After a while, Roger began to speak in a curiously flat voice. As if everything that was happening at this moment had happened long ago in the past.
‘The card came yesterday lunchtime, after you’d gone, Angela. By the time I got home, Biddy was in quite a state, going on about sweet papers. Then she told me you’d taken all the evidence and, well, we’re not fools . . . I think I relaxed for the first time in days. Had a few whiskies, watched the telly and planned just exactly what I would do to his lordship there when I finally caught up with him.
‘I must have dozed off – slept, in fact, slept quite a long time. I must have half come round about midnight, because the weather-man was mouthing on over his troughs of low pressure, and the fire was very low, and it was bloody cold. I remember thinking that Biddy must have turned the central-heating thermostat down, and I think I called out to her to go and turn it up, but I didn’t get any reply; and I sort of dozed off a
gain. Then I heard somebody moving very softly round the room, and I thought it was Biddy seeing to things for the morning and not wanting to wake me. I think I said something to her, but again she didn’t reply. But the moving about went on. Then I thought, she’s moving very oddly, like an old woman, like an invalid. Has she hurt herself? And then I smelt that smell, really strongly for the first time, and I knew who it reminded me of – I’d been trying to remember for days, only the smell was fainter then – and I must have had a dream because I was back in Grandmother’s house with that . . . thing, and it was saying to me, “You will come back and see me when you’re rich and famous.”

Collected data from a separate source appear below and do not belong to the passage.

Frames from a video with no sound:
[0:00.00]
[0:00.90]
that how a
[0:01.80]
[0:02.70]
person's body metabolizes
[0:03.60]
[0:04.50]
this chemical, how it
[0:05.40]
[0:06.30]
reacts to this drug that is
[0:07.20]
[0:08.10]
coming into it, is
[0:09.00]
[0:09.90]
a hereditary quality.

‘And I felt a hand on my cheek.
‘Then I woke up, and the room was icy and my legs were all pins-and-needles so I could hardly walk. I was reeling about calling, “Biddy, Biddy, I’ve had such a horrible dream.” But she was nowhere about. I staggered to the bedroom, and there was Biddy, snoring – obviously been snoring for hours. I couldn’t even waken her.’
‘The doctor’s given me some pills,’ said Biddy. ‘They knock me out like a light. I’d gone to bed and left Roger at ten, I felt so tired.’

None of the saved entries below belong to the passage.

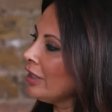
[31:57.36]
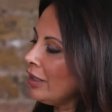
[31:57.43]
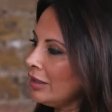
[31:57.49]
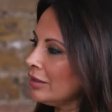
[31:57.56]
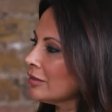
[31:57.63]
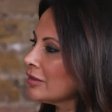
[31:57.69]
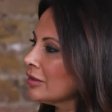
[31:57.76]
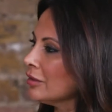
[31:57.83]

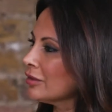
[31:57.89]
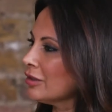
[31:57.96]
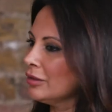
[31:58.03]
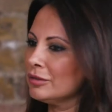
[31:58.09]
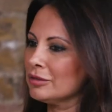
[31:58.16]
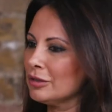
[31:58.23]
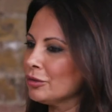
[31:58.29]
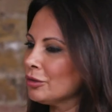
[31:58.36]
Yeah,
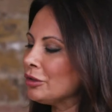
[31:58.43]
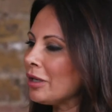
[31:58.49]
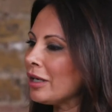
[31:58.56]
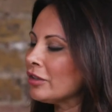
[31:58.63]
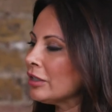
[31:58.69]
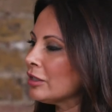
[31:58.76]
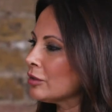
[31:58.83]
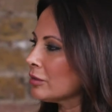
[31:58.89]
so you know, I
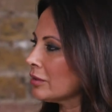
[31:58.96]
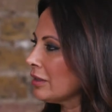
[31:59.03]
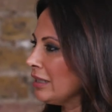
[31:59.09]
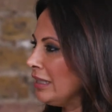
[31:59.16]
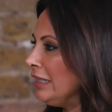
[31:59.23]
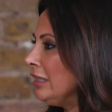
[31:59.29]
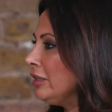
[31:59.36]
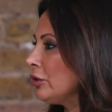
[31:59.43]
think it's
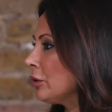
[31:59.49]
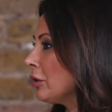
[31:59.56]
key to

There was another silence.
‘I’m sorry,’ said Peter. ‘I’ll not say I didn’t mean to upset you; but nothing like this.’
‘Oh, don’t worry,’ said Roger savagely. ‘You might have thought you were using them, but actually, they were using you. To get hold of me again. You must be a sort of medium, or something.’
‘There’s a bit of it in our family – my mother’s got a bit. But–’ and he looked round as if he was speaking at the walls– ‘I don’t like being used.’ He wandered off, touring the house. They could hear him saying, from time to time:
‘I don’t like being used.’
Angela grinned at Roger and Biddy in weak apology. They grinned back at her, in weak apology. Biddy got up and pulled back the curtains fully. Light flooded into the room, and they shook themselves like dogs shaking off water after a swim.